Be aware that the saw may jam in the cut if the stud is under pressure!  If the blade gets jammed, make a new a cut with the reciprocating saw on a downward angle into the area of the original cut to free the stuck blade.

IMPORTANT: This is a critical cut. If the wall is under a heavy load, or if there is a seam in the top plate of the wall, the ceiling may sag slightly after cutting this stud. If this happens, you may need to jack the wall up slightly to release the pressure. This would be very unusual in a single stud removal, but you should be aware that it could happen. This issue is not addressed as of yet on the web site. If you want this information, you need to obtain a book on this topic fill in the gap. Before you spend $30 or more on a good renovation book, try the local library!

Make your header... Cut two pieces of 2x6 lumber equal to the distance between the exposed upper section of the two end studs. These pieces of 2x6 are assembled into a header by nailing or screwing them together with a piece of 1/2 " plywood between them. This produces a header that is the same thickness as the wall. Of course, if your wall is other than a nominal 2x4 wall (which is 1 1/2" x 3 1/2"), you must adjust the header thickness accordingly.
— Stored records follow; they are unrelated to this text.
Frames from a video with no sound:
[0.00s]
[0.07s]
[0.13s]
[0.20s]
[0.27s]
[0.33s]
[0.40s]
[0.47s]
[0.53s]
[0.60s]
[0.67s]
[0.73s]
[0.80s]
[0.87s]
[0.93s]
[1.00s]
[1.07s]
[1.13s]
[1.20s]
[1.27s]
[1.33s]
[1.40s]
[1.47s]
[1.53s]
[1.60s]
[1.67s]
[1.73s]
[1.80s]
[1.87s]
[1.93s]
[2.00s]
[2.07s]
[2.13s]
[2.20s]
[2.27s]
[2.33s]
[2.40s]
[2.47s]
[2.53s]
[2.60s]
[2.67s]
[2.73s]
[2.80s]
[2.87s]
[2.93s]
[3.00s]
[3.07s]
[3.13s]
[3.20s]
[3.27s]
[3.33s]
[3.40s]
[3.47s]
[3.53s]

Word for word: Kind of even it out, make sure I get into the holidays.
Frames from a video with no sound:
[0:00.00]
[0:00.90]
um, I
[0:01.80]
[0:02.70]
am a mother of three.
Install the header in the opening... Position the header level in the opening butted up against the cut stud. Toenail it into both the side studs and the cut stud.
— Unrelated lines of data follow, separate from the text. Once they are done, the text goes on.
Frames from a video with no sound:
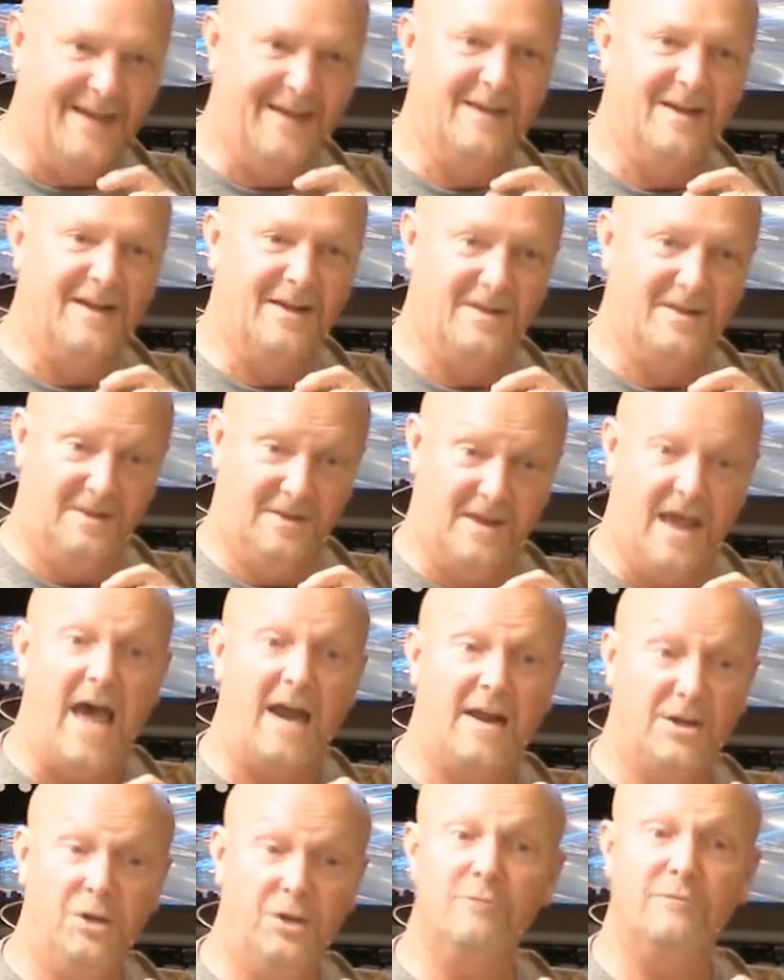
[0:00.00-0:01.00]
Uh, how
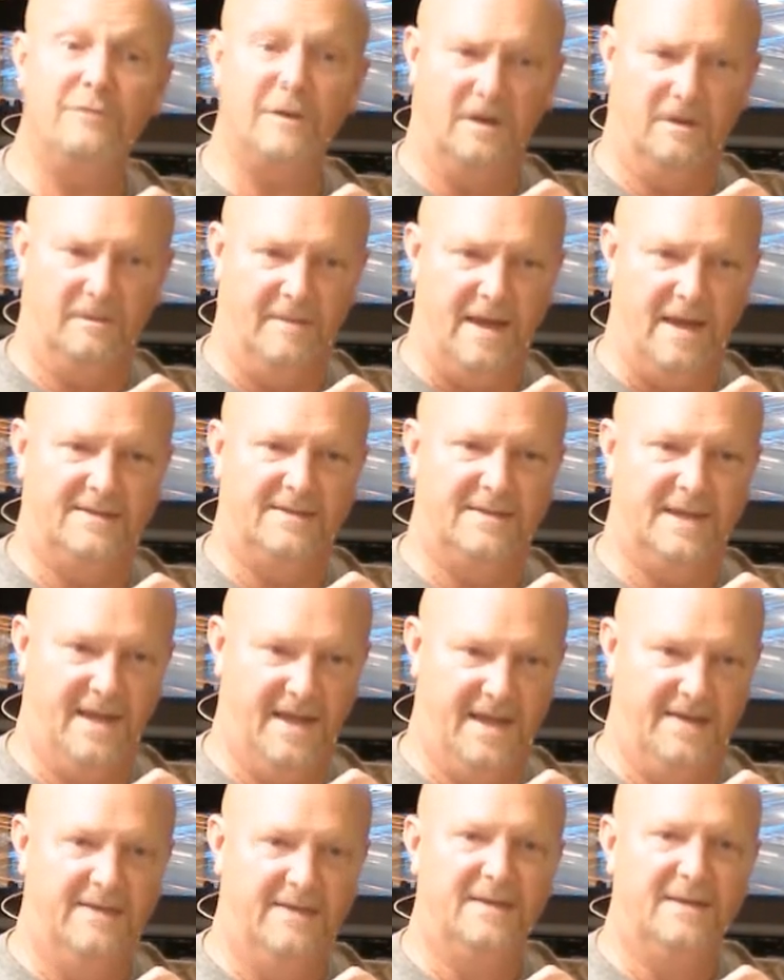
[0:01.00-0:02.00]
do you feel about
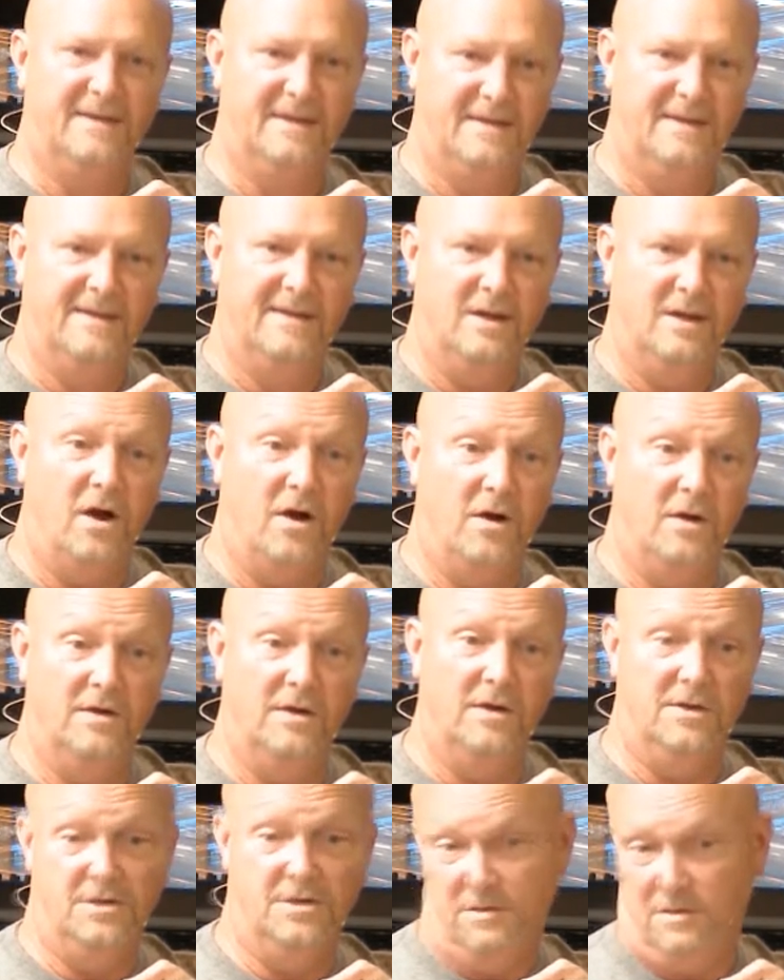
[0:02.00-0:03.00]
that? Are,
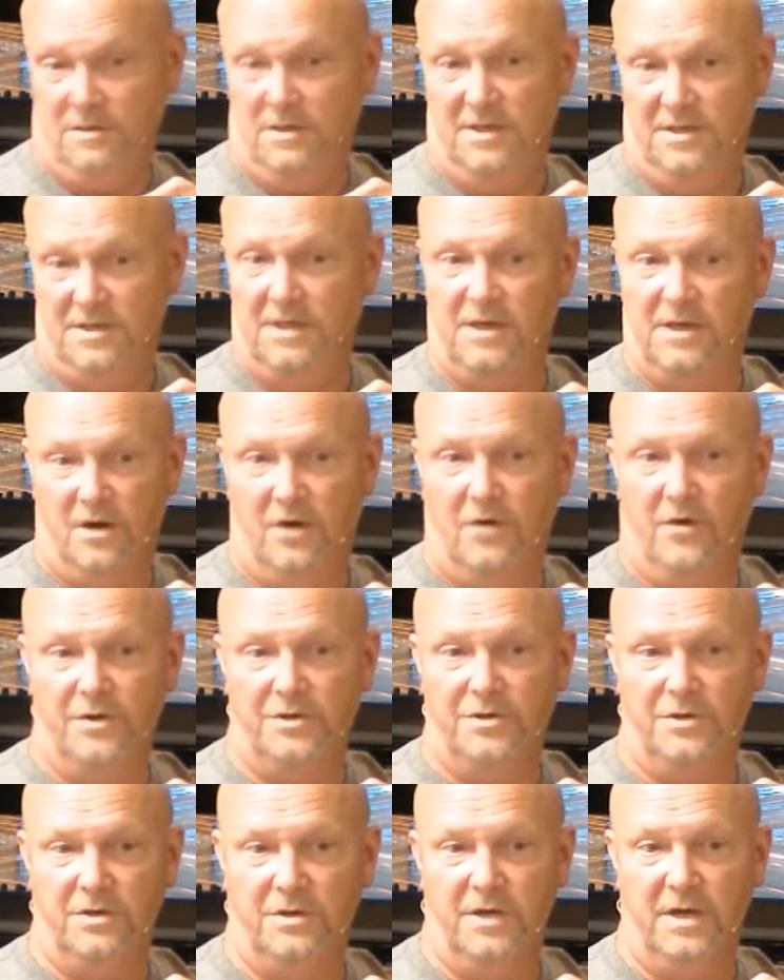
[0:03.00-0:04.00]
did, does it
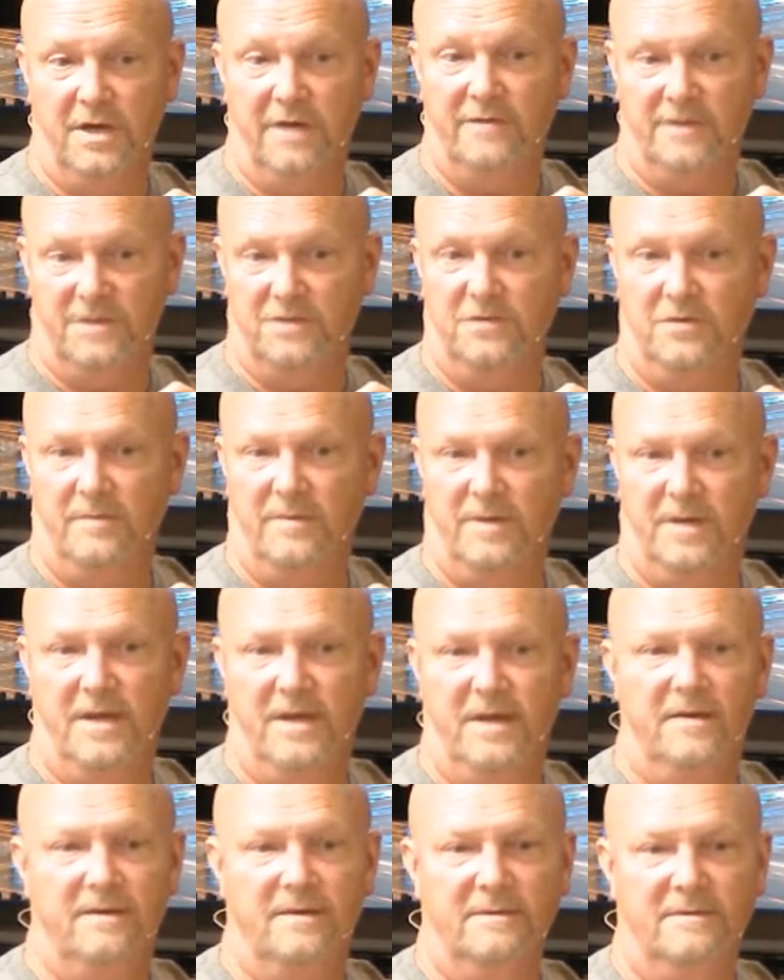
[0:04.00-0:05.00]
encourage you to give it to Him
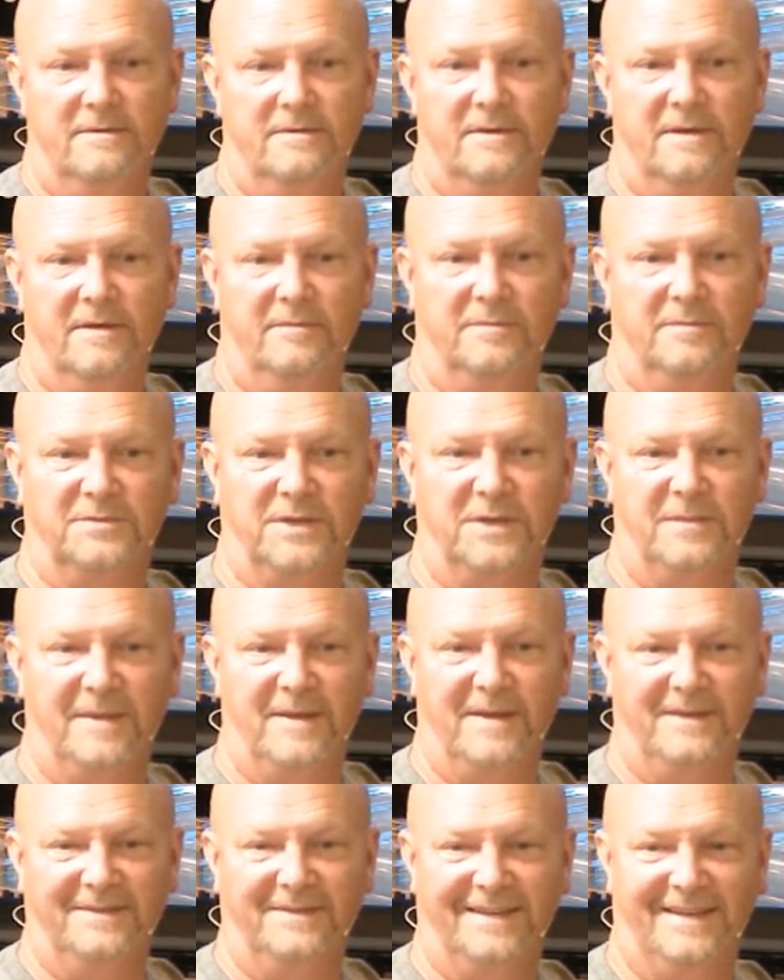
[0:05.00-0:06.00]
again? Give Him something
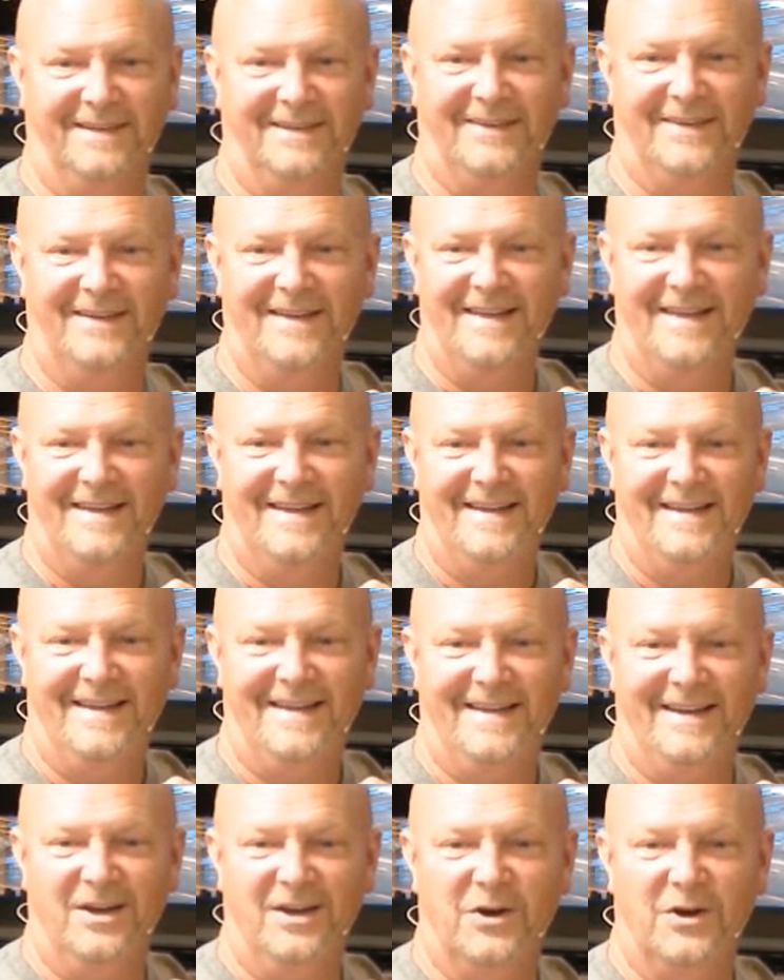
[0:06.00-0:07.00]
else? No.
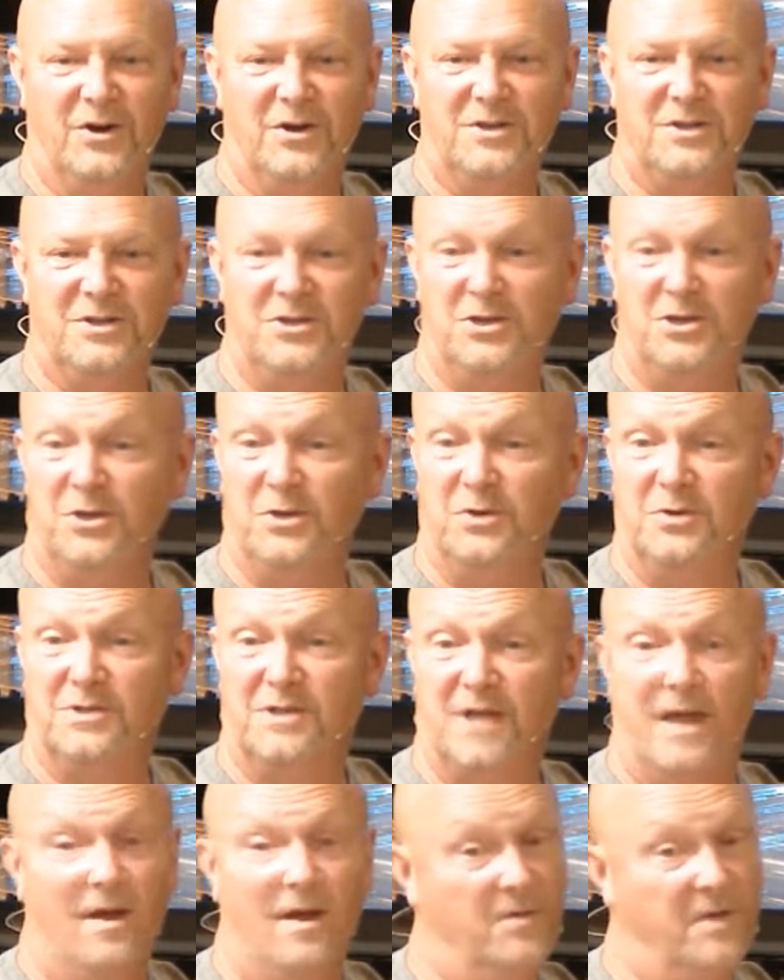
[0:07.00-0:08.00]
It encourages you to
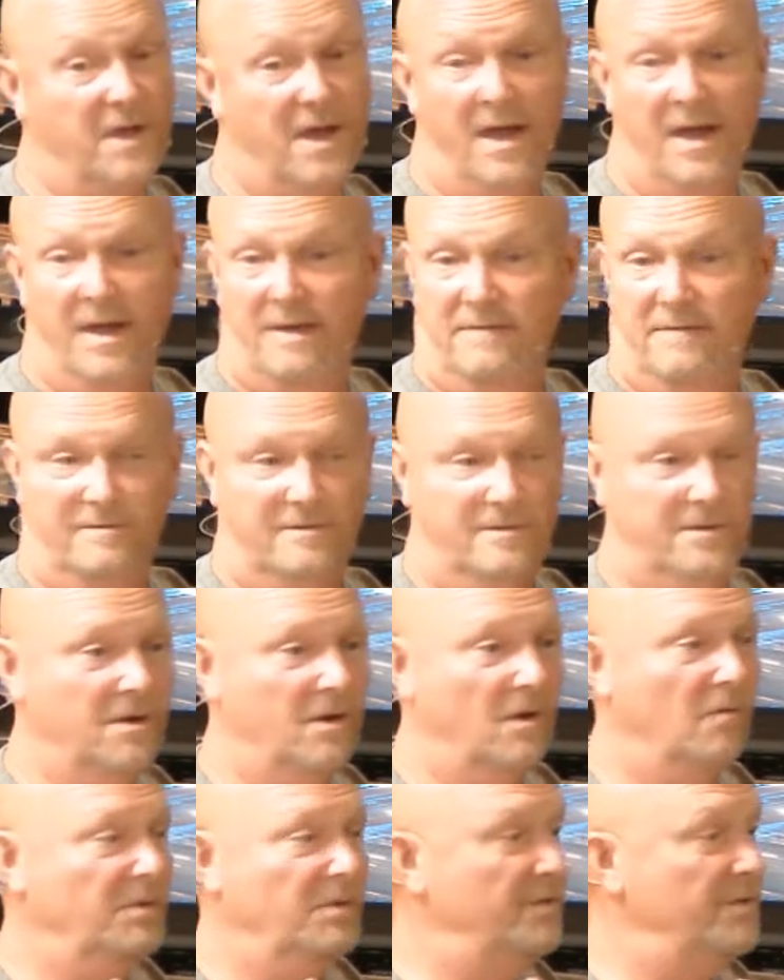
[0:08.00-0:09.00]
say, okay, you
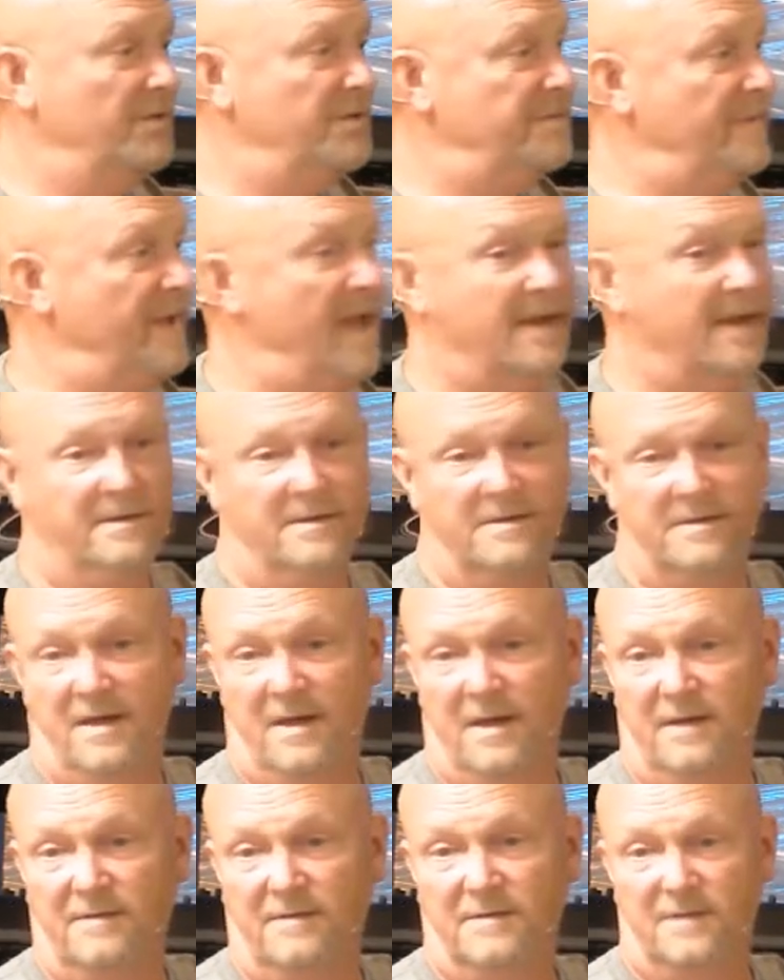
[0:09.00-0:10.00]
don't respect the
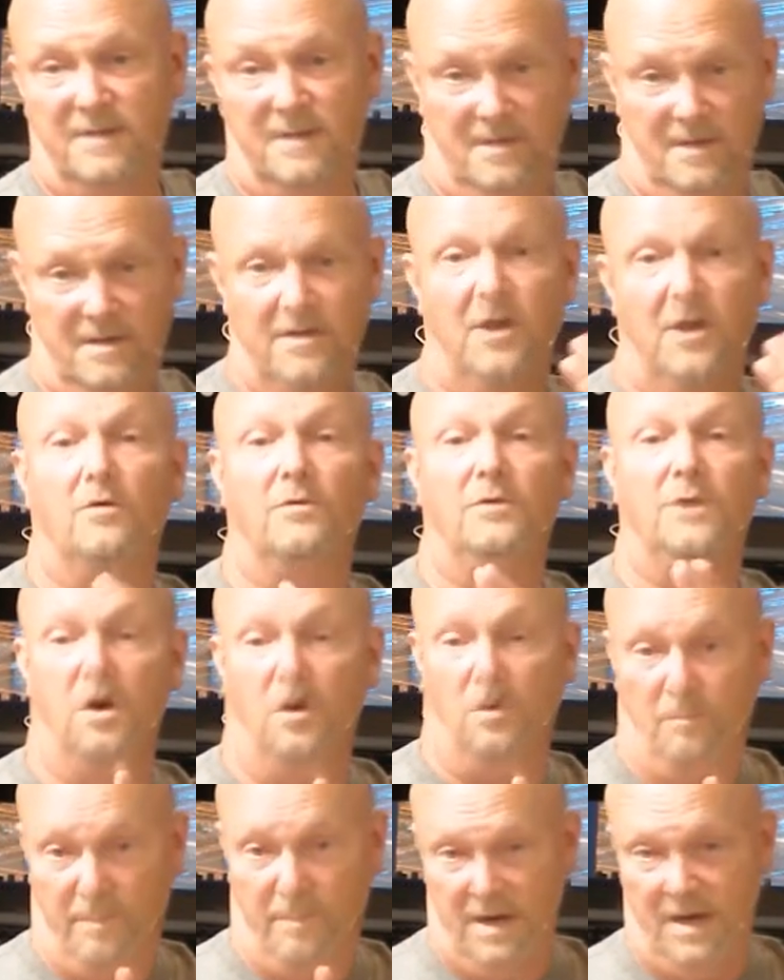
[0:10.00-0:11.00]
things? Yon
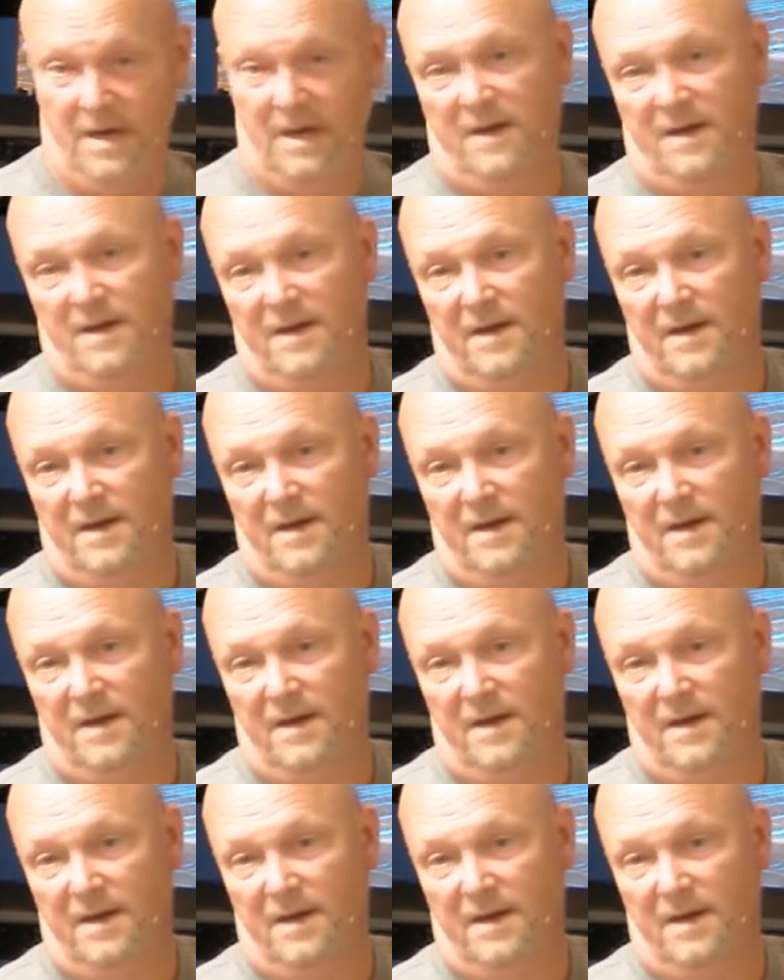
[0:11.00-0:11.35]
yon, buddy.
Install the two cleats on the outside studs... Use construction adhesive to glue and then screw or nail the two cleats so that they are level across the top of the lower part of the cut stud. As shown in the graphic, they will be inserted inside the wall. The length of the cleats should be at least 12 inches, but can be as long as can be inserted into the opening. The ideal length would be long enough to reach the sole plate... the bottom board on the wall that is fastened to the floor.

NOTE: Hammering the nails almost all the way through the cleats before inserting them in the wall makes the nailing easier. Ditto for screws.
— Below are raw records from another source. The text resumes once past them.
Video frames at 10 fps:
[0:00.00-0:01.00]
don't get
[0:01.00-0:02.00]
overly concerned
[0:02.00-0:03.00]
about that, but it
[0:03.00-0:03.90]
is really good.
Measure, cut, and install the 2x4 sill... The sill helps to stabilize the two outside studs and also provides a nailer for the drywall. Glue and nail the sill to the cleats and toenail it into the outside studs.

Install the trimmer studs... Measure and install the trimmer studs between the header and the sill. They should fit tightly, be glued and screwed to the outside studs.

Install the nailers for the cabinet... Cut and install the 2x4 nailers onto the sill and header, toenailing them into place. Make sure they are vertical and spaced to allow at least 1/4 inch of play around the cabinet.

Install the drywall over the opening... If you were able to save the old piece of drywall, insert it into the opening and screw or nail it into place.

Cut the cabinet opening into the drywall... If you did your measurement correctly, and aligned the vertical nailers properly, the lines you made originally for the cabinet cutout should still apply. If you are off a quarter to a half of an inch, don't feel too bad, 'cause everybody does it! You know the old expression, "Close enough for government work!"

Now, if you are inches off, you are entitled to feel silly, cause your cabinet may not be positioned where you want it. Of course, you can always take the drywall down and move the nailers.!

Insert the cabinet into the hole to test for size and position. If it seems to be where you want it (hooray!!), pull the cabinet back out, patch, prime, and paint or wallpaper the walls.